START MATERIAL SHOWN
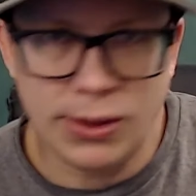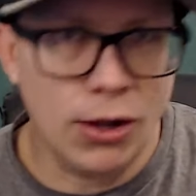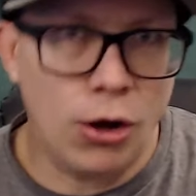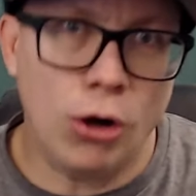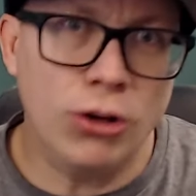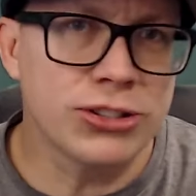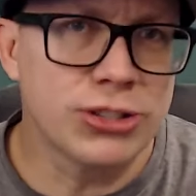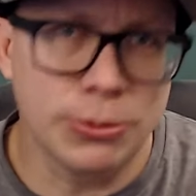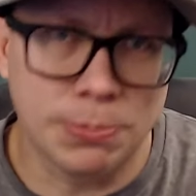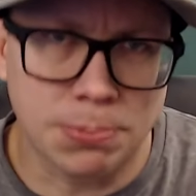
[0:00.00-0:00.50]

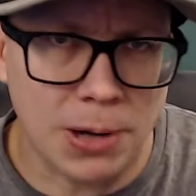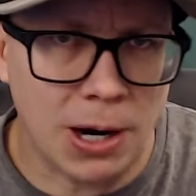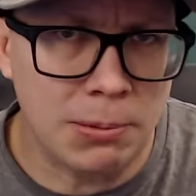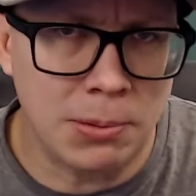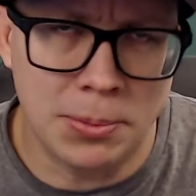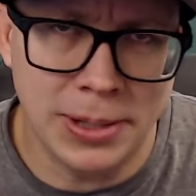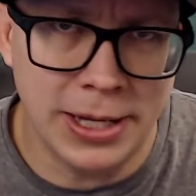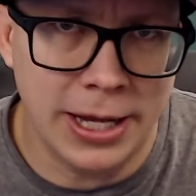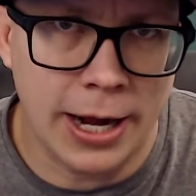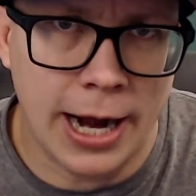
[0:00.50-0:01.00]
Also
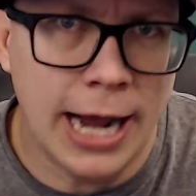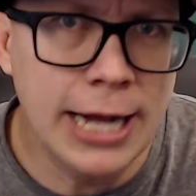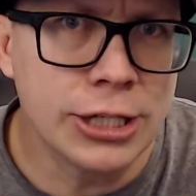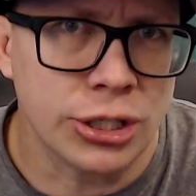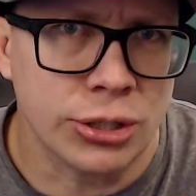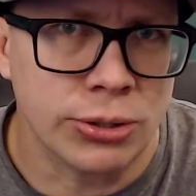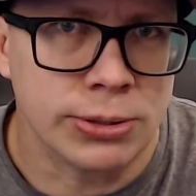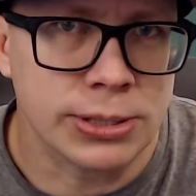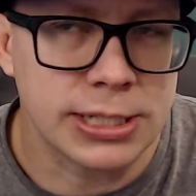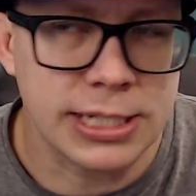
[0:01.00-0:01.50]
probably on
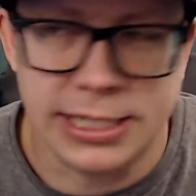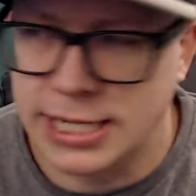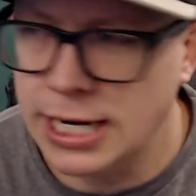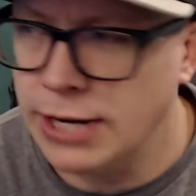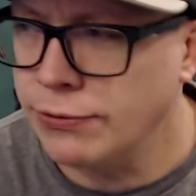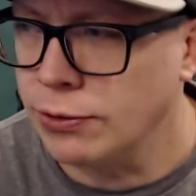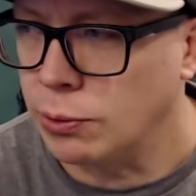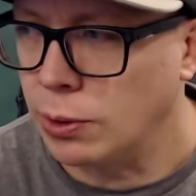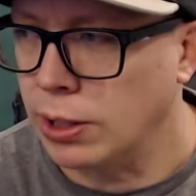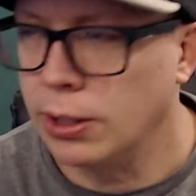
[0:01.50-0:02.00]
iTunes. It's
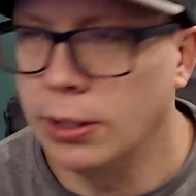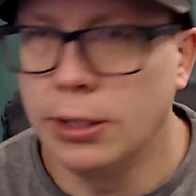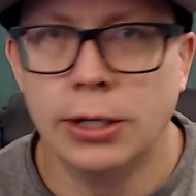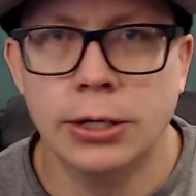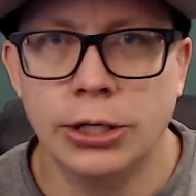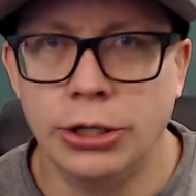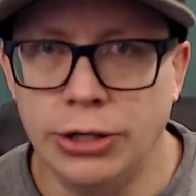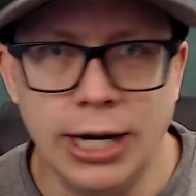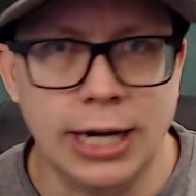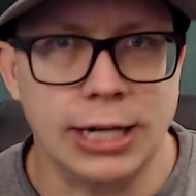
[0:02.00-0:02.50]
everywhere.
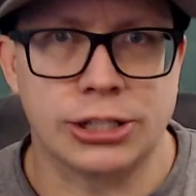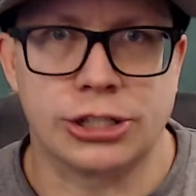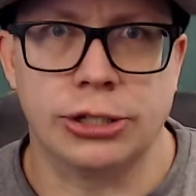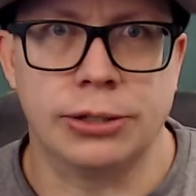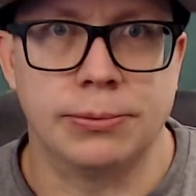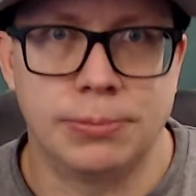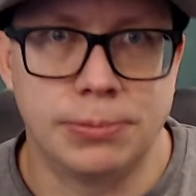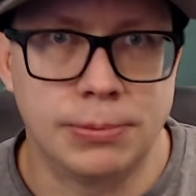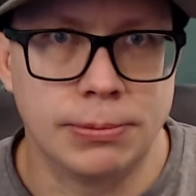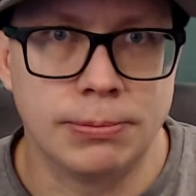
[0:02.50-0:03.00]
You guys
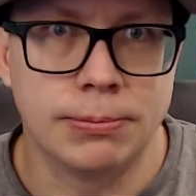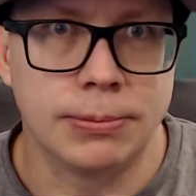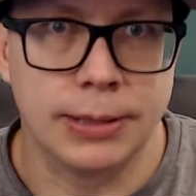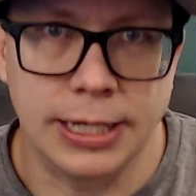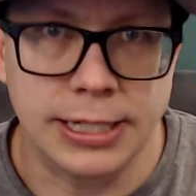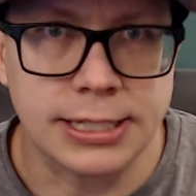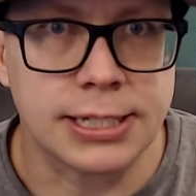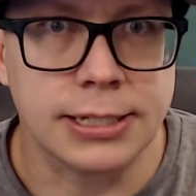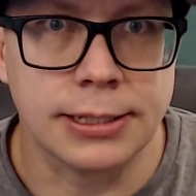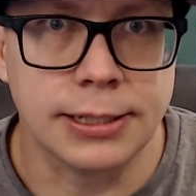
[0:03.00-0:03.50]
should
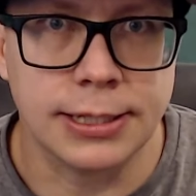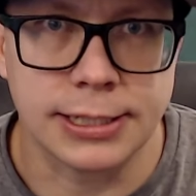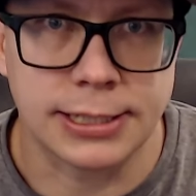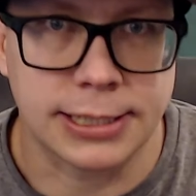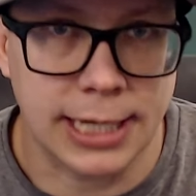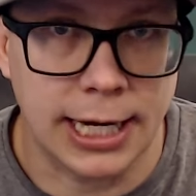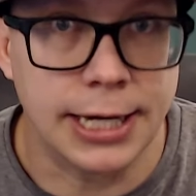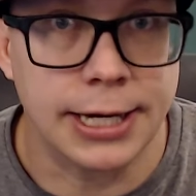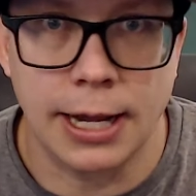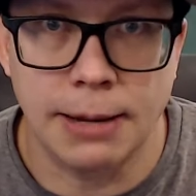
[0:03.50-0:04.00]
listen to this
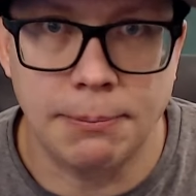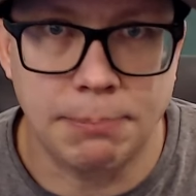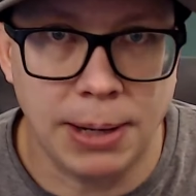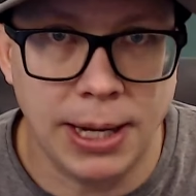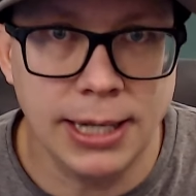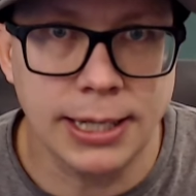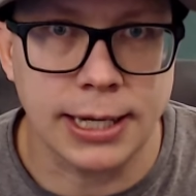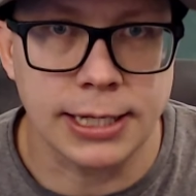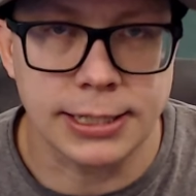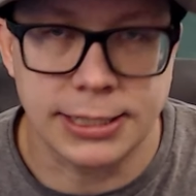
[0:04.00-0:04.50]
goddamn
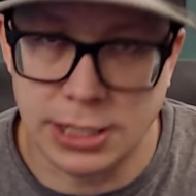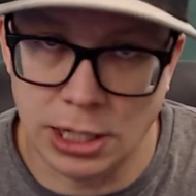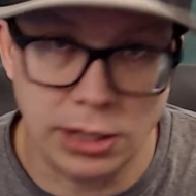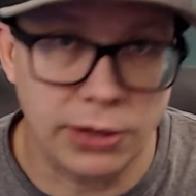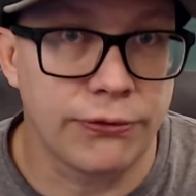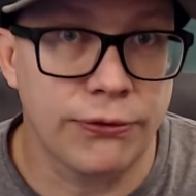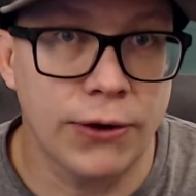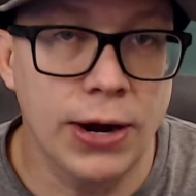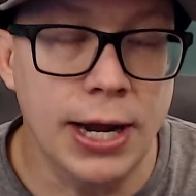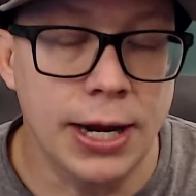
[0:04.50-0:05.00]
podcast. Tell
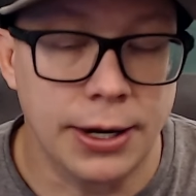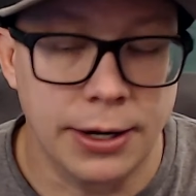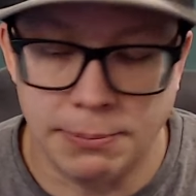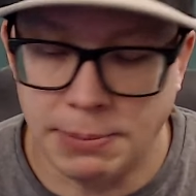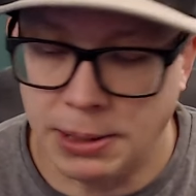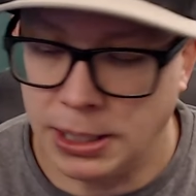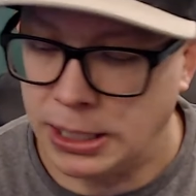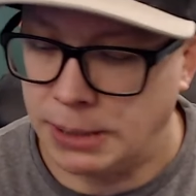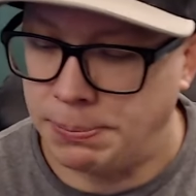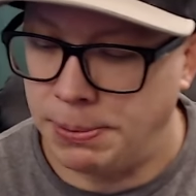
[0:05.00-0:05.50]
a friend
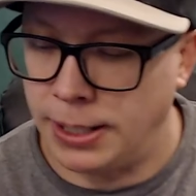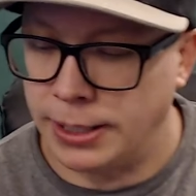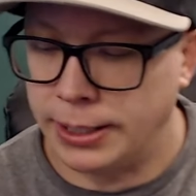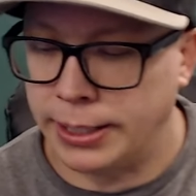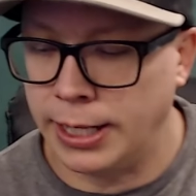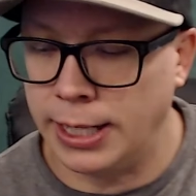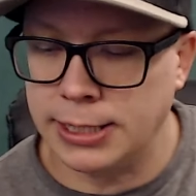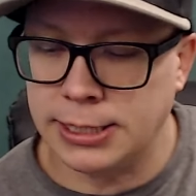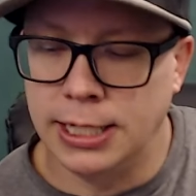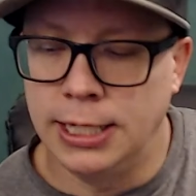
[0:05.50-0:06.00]
about the
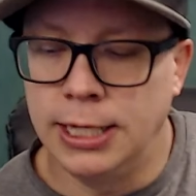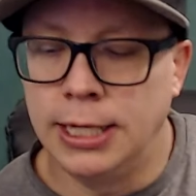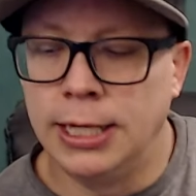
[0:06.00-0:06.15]
podcast.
END MATERIAL SHOWN
■ **ASSIGNMENT**
A verbatim rendering of the listing above is required, without any of its pictures.

■ **SOLUTION**
[0:00.00-0:00.50]

[0:00.50-0:01.00]
Also
[0:01.00-0:01.50]
probably on
[0:01.50-0:02.00]
iTunes. It's
[0:02.00-0:02.50]
everywhere.
[0:02.50-0:03.00]
You guys
[0:03.00-0:03.50]
should
[0:03.50-0:04.00]
listen to this
[0:04.00-0:04.50]
goddamn
[0:04.50-0:05.00]
podcast. Tell
[0:05.00-0:05.50]
a friend
[0:05.50-0:06.00]
about the
[0:06.00-0:06.15]
podcast.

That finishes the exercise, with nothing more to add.